Ok, that sounds like a good approach to find if it's done by some
kind of emulation or not. Of course, any machine with SMM (even if it
doesn't emulate the PIT per se - maybe it just gets some event related to
overheating or other 'maintenance' stuff) can have occasional hickups, but
the '120msec' thing is, I think, the real clincher.
Why? Because we only try to wait for 50ms in the first place! Even if
emulation is 100% exact (or even none at all, and the PIT accesses are in
hardware), if we have a 120ms hickup while waiting for 50ms, then the end
result will obviously be total crap, and yes, that sure explains how you
can get >100% wrong values.
I think the most trivial approach would be to
- just keep track of the max TSC difference for each loop iteration.

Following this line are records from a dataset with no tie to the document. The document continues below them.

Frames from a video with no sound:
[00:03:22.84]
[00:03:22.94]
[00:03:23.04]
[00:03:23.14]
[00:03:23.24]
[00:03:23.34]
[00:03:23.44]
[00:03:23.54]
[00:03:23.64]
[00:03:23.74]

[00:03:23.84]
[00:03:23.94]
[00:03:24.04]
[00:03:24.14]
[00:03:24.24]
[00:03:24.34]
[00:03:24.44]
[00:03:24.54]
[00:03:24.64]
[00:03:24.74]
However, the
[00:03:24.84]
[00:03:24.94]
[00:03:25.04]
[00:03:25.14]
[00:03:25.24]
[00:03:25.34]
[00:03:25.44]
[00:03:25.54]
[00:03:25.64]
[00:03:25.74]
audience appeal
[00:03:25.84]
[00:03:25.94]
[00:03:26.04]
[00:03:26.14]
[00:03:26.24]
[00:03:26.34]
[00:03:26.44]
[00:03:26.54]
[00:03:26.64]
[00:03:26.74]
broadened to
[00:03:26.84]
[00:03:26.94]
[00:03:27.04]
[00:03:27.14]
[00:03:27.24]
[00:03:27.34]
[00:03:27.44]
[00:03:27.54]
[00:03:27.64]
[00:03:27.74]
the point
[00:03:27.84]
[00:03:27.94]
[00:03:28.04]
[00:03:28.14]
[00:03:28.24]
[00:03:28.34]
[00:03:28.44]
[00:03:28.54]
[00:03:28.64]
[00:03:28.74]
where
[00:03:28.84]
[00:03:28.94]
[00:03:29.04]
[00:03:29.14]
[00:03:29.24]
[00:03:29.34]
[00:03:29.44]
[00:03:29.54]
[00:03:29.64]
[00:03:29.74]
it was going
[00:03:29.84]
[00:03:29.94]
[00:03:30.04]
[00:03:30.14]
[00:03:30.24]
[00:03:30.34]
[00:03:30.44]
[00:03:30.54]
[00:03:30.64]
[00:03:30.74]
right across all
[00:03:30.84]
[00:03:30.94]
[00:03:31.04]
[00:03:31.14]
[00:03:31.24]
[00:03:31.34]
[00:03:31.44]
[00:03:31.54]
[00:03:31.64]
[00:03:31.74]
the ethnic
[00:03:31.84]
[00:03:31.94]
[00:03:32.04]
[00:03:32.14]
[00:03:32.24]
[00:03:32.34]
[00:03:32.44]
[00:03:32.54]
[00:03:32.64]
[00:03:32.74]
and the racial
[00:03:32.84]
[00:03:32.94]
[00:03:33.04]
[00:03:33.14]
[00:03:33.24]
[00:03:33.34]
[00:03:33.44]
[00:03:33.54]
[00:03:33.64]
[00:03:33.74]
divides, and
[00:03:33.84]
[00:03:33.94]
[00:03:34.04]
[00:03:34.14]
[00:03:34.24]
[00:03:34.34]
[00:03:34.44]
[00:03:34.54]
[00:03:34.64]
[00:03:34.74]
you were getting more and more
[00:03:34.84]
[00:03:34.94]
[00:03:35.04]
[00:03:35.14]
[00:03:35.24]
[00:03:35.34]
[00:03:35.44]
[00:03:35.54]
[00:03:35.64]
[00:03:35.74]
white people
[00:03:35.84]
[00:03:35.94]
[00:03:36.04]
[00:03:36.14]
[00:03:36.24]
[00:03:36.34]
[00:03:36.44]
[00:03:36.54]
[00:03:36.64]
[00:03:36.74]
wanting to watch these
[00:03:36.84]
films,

- if the max TSC is bigger than 1% of the total TSC, then something is
already seriously wrong (either we had very few loops indeed, or some
of them were very expensive)
- perhaps loop over the calibration, and make the TSC calibration loop
increase the delay. Because even if there is a 120ms hickup, if we had
used a longer calibration delay, we'd probably not have noticed (well,
ok, 120ms is pretty damning and is probably just unfixable, but smaller
hickups are probably harmless)
Additionally doing a min/max comparison to see that the loop is very
_stable_ is of course also a way to validate things, but expecting _too_
much stability may be wrong too. As mentioned, SMM events can happen for
other reasons than emulation.
Linus
--